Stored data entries
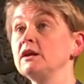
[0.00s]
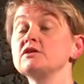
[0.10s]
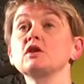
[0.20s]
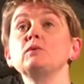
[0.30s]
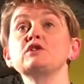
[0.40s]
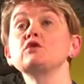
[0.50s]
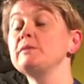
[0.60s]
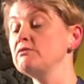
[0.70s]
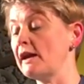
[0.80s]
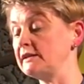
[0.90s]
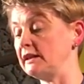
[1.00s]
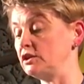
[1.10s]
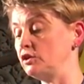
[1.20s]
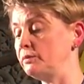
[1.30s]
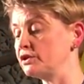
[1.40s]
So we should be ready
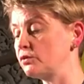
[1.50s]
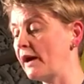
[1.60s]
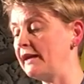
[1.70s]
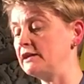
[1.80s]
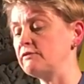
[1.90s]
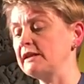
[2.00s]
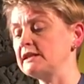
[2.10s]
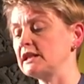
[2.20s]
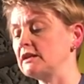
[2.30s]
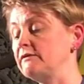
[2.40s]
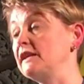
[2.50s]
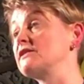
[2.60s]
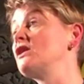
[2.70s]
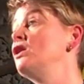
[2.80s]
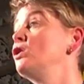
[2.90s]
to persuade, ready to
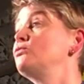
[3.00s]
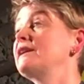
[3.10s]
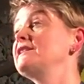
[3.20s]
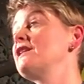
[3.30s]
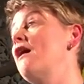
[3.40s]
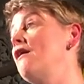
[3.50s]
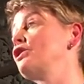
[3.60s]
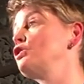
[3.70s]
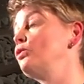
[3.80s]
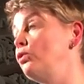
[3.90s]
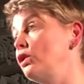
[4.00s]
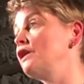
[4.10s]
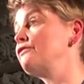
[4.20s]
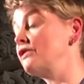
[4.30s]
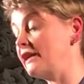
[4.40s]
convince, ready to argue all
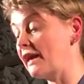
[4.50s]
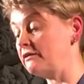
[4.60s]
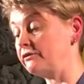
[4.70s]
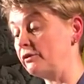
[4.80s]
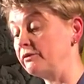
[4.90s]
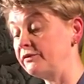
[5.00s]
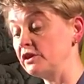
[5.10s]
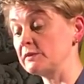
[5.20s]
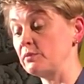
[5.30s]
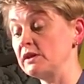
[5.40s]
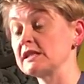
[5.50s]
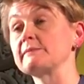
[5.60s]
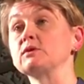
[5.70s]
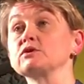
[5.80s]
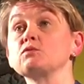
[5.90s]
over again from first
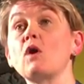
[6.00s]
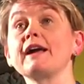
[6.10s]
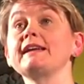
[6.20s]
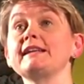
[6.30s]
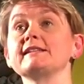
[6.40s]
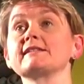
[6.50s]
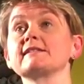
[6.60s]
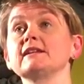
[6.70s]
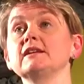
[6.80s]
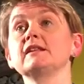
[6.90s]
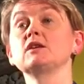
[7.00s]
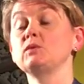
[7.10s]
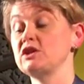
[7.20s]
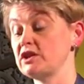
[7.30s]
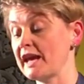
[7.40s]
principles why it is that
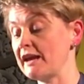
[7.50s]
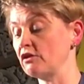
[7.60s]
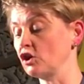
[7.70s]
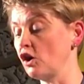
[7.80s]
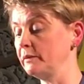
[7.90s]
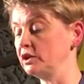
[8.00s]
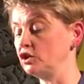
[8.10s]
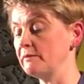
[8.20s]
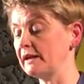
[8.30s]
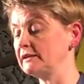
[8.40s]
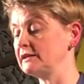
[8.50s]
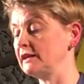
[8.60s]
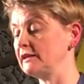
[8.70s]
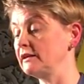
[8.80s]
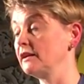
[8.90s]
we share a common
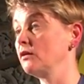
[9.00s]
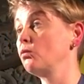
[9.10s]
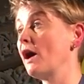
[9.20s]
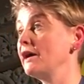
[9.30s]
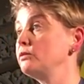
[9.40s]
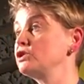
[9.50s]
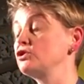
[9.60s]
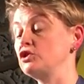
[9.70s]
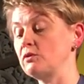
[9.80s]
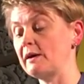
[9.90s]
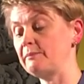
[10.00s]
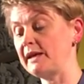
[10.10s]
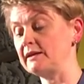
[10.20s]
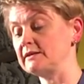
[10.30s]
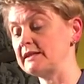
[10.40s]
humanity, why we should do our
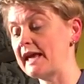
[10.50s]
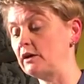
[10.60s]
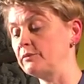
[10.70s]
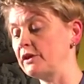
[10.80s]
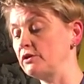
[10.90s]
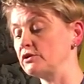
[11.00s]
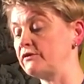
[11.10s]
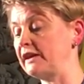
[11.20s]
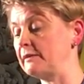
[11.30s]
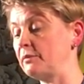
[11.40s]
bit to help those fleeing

→ AIM OF THE TASK:
Make an exact copy of the data, leaving its pictures out.

→ TASK ANSWER:
[0.00s]
[0.10s]
[0.20s]
[0.30s]
[0.40s]
[0.50s]
[0.60s]
[0.70s]
[0.80s]
[0.90s]
[1.00s]
[1.10s]
[1.20s]
[1.30s]
[1.40s]
So we should be ready
[1.50s]
[1.60s]
[1.70s]
[1.80s]
[1.90s]
[2.00s]
[2.10s]
[2.20s]
[2.30s]
[2.40s]
[2.50s]
[2.60s]
[2.70s]
[2.80s]
[2.90s]
to persuade, ready to
[3.00s]
[3.10s]
[3.20s]
[3.30s]
[3.40s]
[3.50s]
[3.60s]
[3.70s]
[3.80s]
[3.90s]
[4.00s]
[4.10s]
[4.20s]
[4.30s]
[4.40s]
convince, ready to argue all
[4.50s]
[4.60s]
[4.70s]
[4.80s]
[4.90s]
[5.00s]
[5.10s]
[5.20s]
[5.30s]
[5.40s]
[5.50s]
[5.60s]
[5.70s]
[5.80s]
[5.90s]
over again from first
[6.00s]
[6.10s]
[6.20s]
[6.30s]
[6.40s]
[6.50s]
[6.60s]
[6.70s]
[6.80s]
[6.90s]
[7.00s]
[7.10s]
[7.20s]
[7.30s]
[7.40s]
principles why it is that
[7.50s]
[7.60s]
[7.70s]
[7.80s]
[7.90s]
[8.00s]
[8.10s]
[8.20s]
[8.30s]
[8.40s]
[8.50s]
[8.60s]
[8.70s]
[8.80s]
[8.90s]
we share a common
[9.00s]
[9.10s]
[9.20s]
[9.30s]
[9.40s]
[9.50s]
[9.60s]
[9.70s]
[9.80s]
[9.90s]
[10.00s]
[10.10s]
[10.20s]
[10.30s]
[10.40s]
humanity, why we should do our
[10.50s]
[10.60s]
[10.70s]
[10.80s]
[10.90s]
[11.00s]
[11.10s]
[11.20s]
[11.30s]
[11.40s]
bit to help those fleeing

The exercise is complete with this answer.